ENTRIES SUPPLIED Block Start

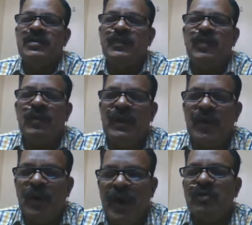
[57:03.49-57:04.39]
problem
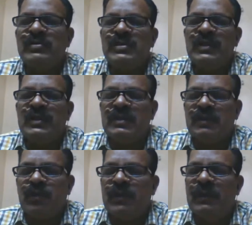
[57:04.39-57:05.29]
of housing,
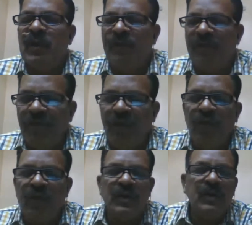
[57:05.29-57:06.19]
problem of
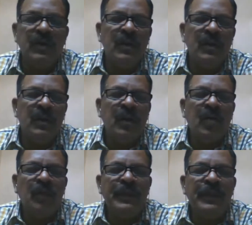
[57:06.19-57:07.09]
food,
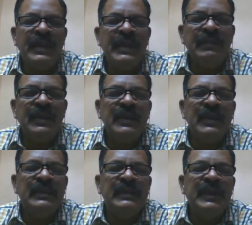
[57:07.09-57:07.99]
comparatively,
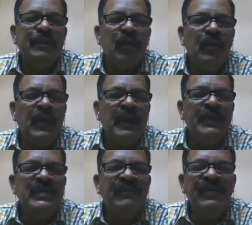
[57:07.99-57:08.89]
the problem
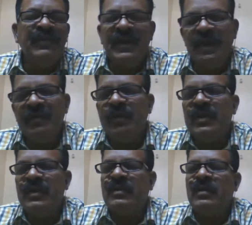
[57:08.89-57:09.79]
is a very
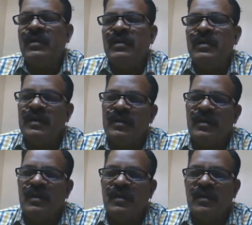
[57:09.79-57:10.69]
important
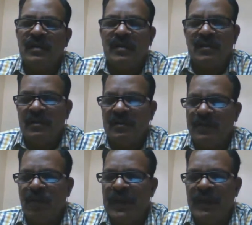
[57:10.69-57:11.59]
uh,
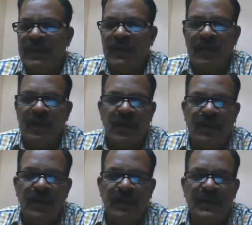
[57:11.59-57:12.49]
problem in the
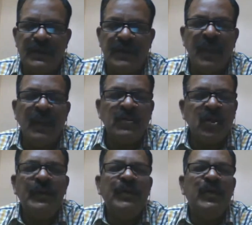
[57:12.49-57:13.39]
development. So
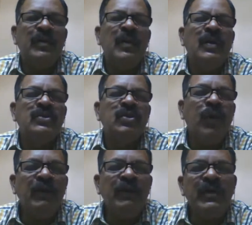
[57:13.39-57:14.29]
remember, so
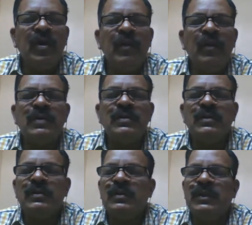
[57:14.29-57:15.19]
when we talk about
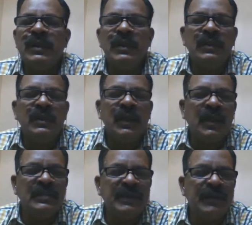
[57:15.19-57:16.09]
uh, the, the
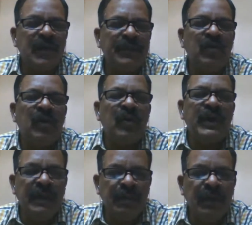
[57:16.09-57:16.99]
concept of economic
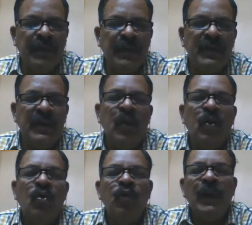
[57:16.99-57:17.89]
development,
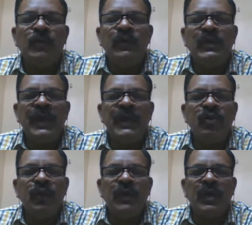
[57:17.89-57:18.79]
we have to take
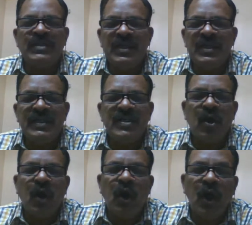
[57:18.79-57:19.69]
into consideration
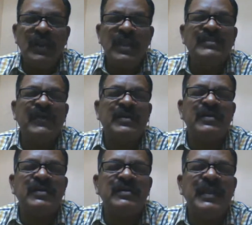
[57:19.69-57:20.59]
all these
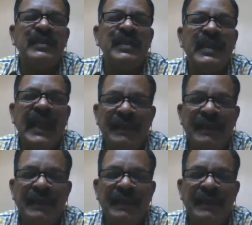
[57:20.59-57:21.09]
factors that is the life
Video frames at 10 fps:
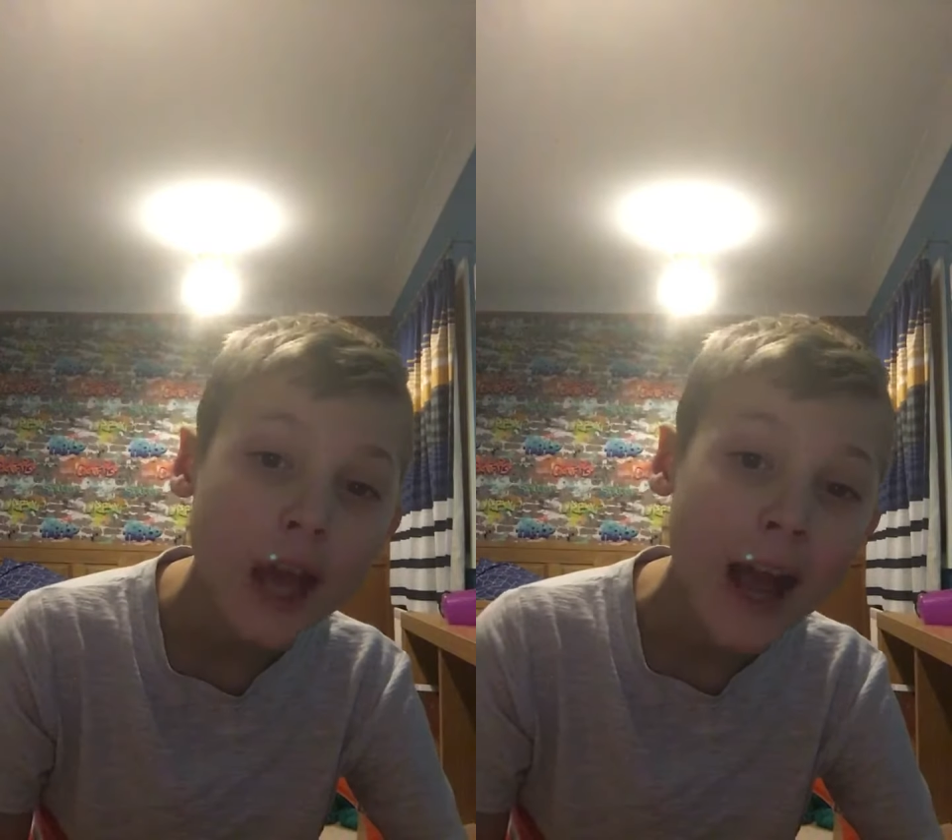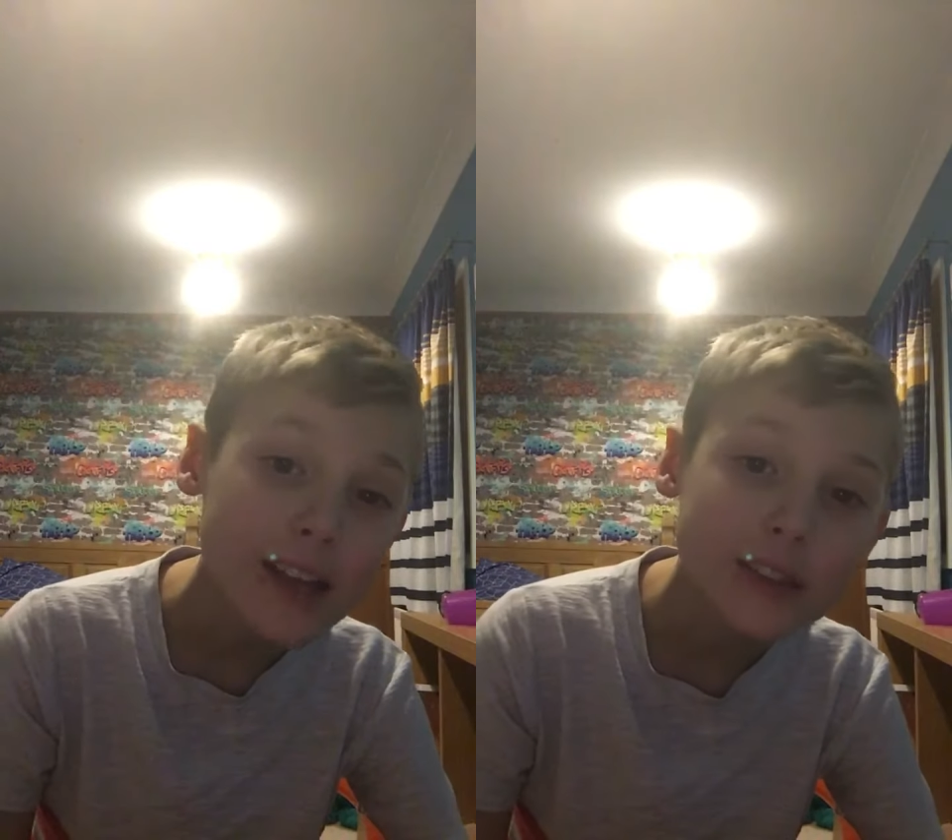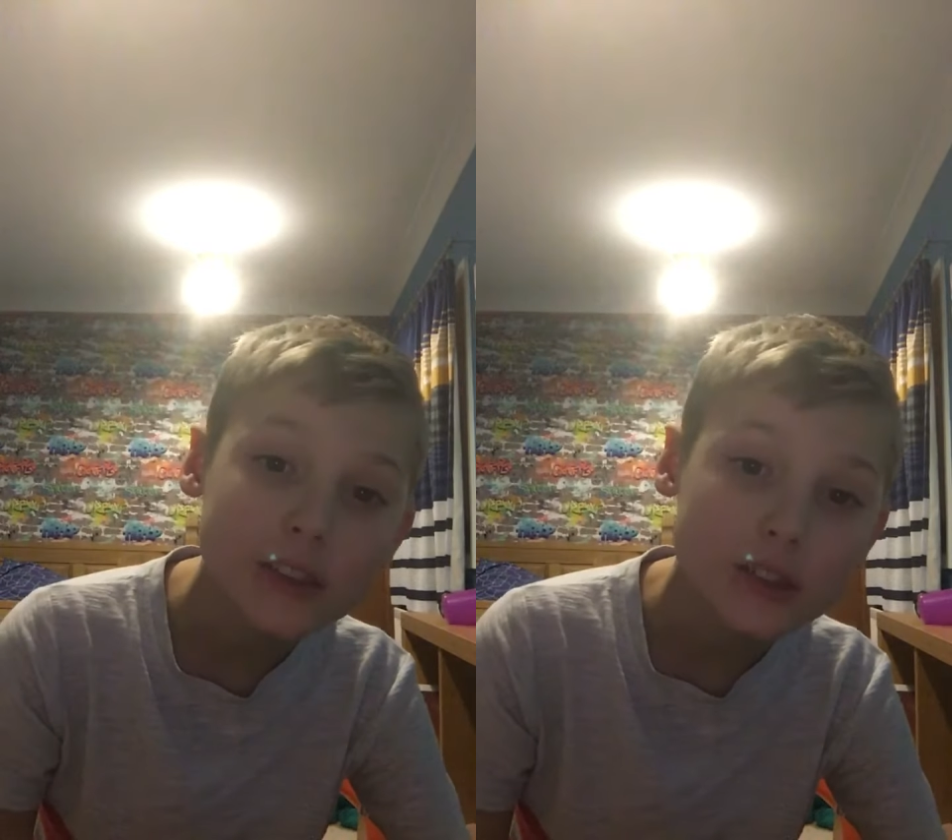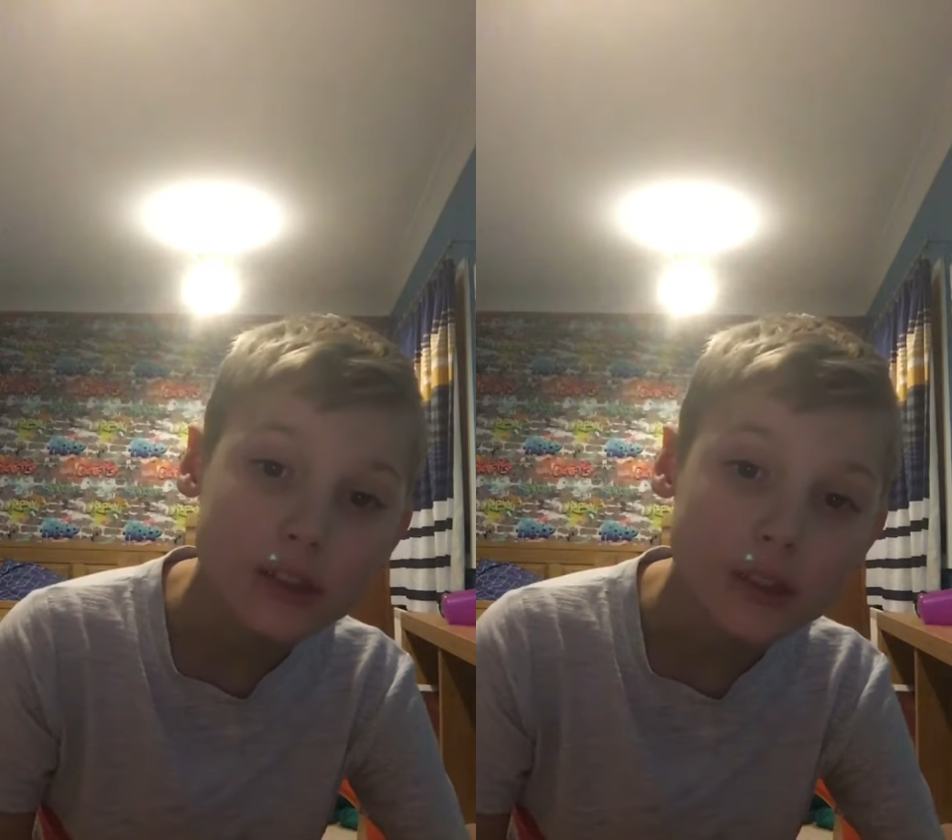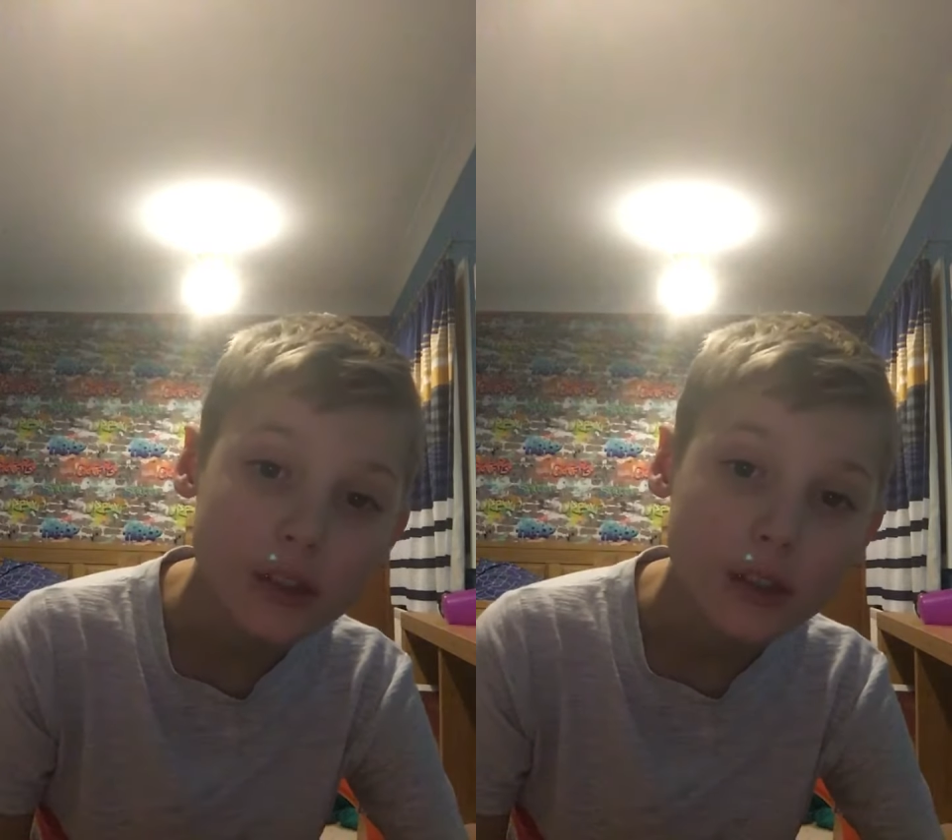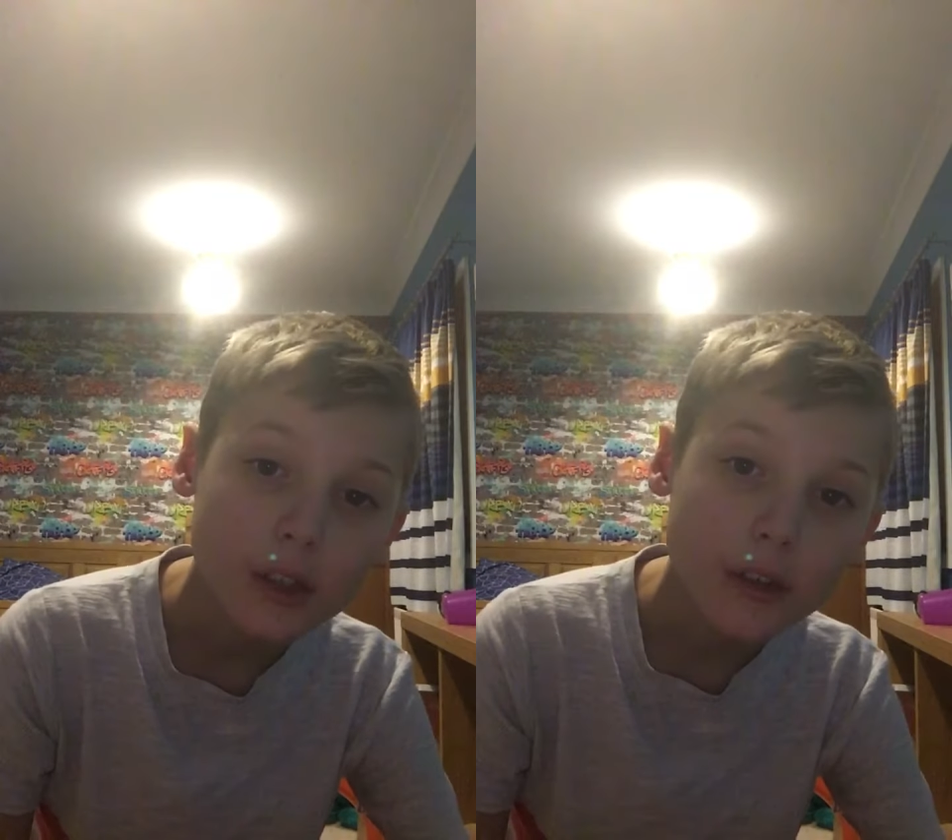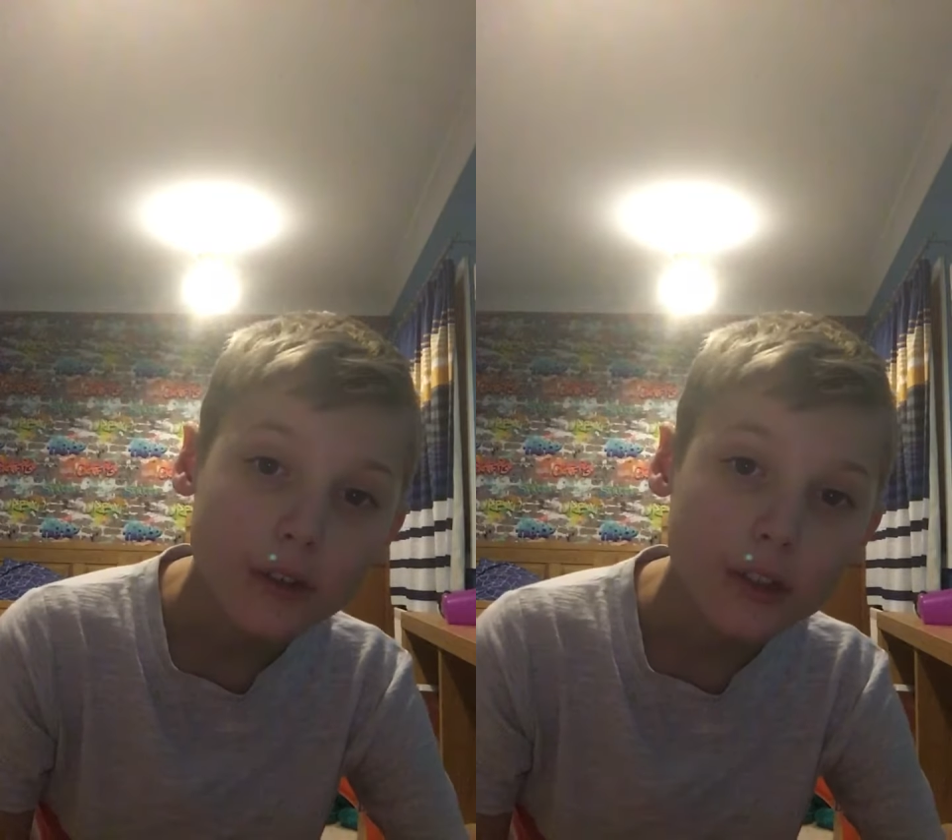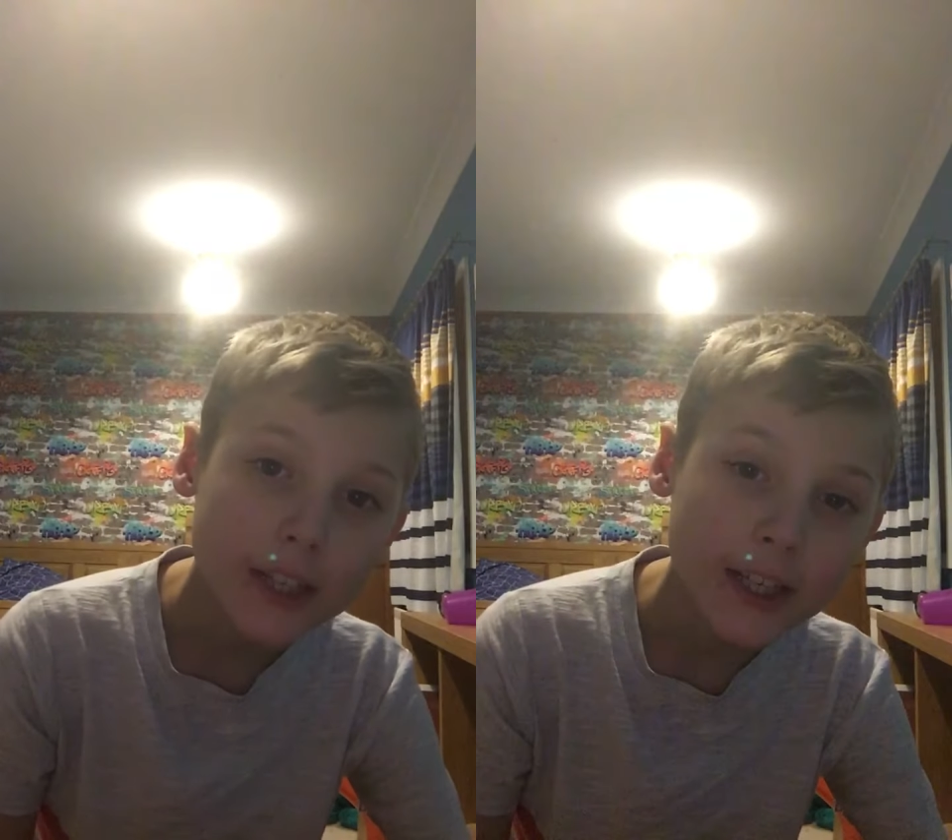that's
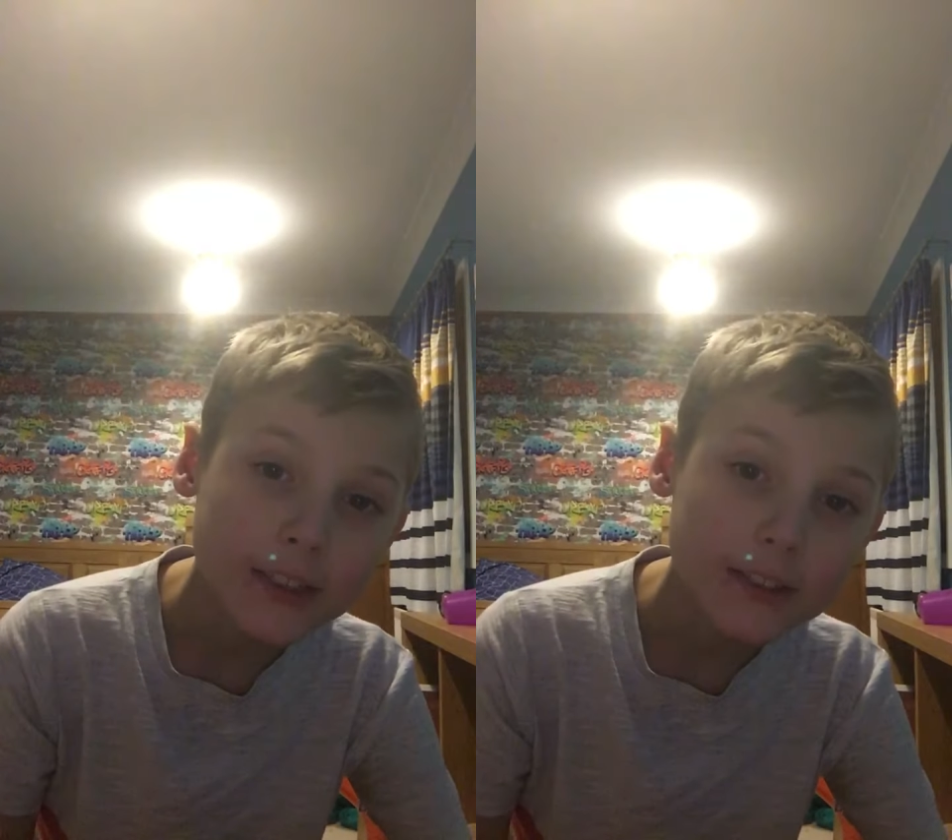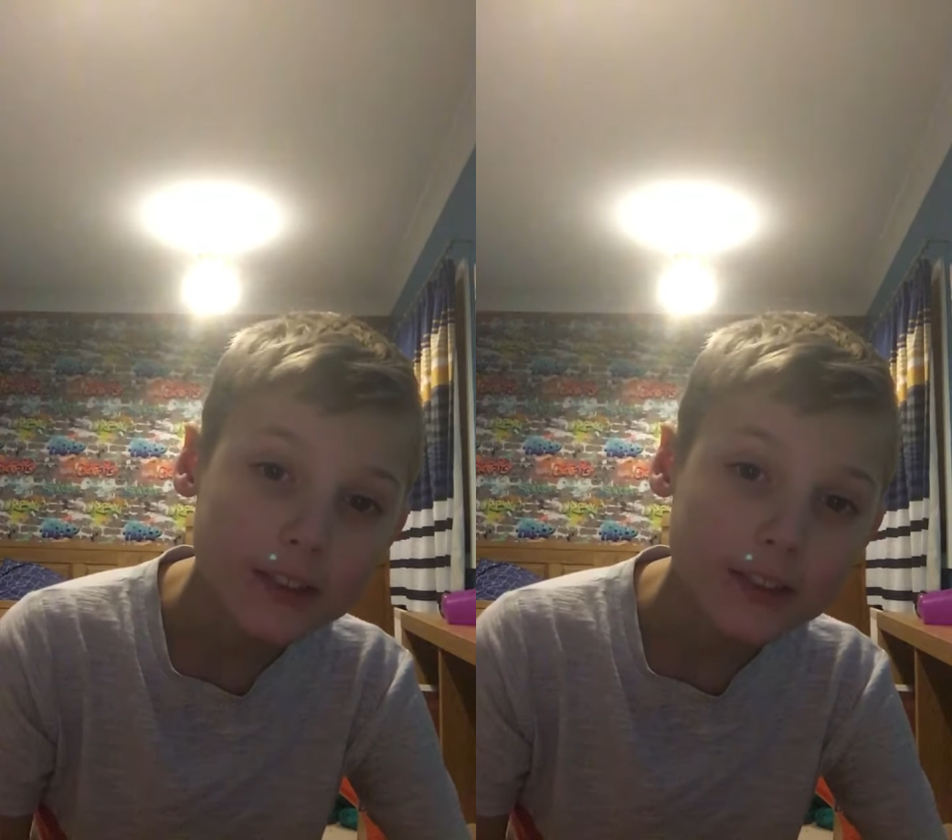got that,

ENTRIES SUPPLIED Block End

§ WHAT YOU SHOULD DO: Locate "[57:06.19-57:07.09]" in the listing above, then print exactly the lines from that line through the final one, omitting all pictures.

§ OUTPUT BELOW:
[57:06.19-57:07.09]
food,
[57:07.09-57:07.99]
comparatively,
[57:07.99-57:08.89]
the problem
[57:08.89-57:09.79]
is a very
[57:09.79-57:10.69]
important
[57:10.69-57:11.59]
uh,
[57:11.59-57:12.49]
problem in the
[57:12.49-57:13.39]
development. So
[57:13.39-57:14.29]
remember, so
[57:14.29-57:15.19]
when we talk about
[57:15.19-57:16.09]
uh, the, the
[57:16.09-57:16.99]
concept of economic
[57:16.99-57:17.89]
development,
[57:17.89-57:18.79]
we have to take
[57:18.79-57:19.69]
into consideration
[57:19.69-57:20.59]
all these
[57:20.59-57:21.09]
factors that is the life
Video frames at 10 fps:
that's
got that,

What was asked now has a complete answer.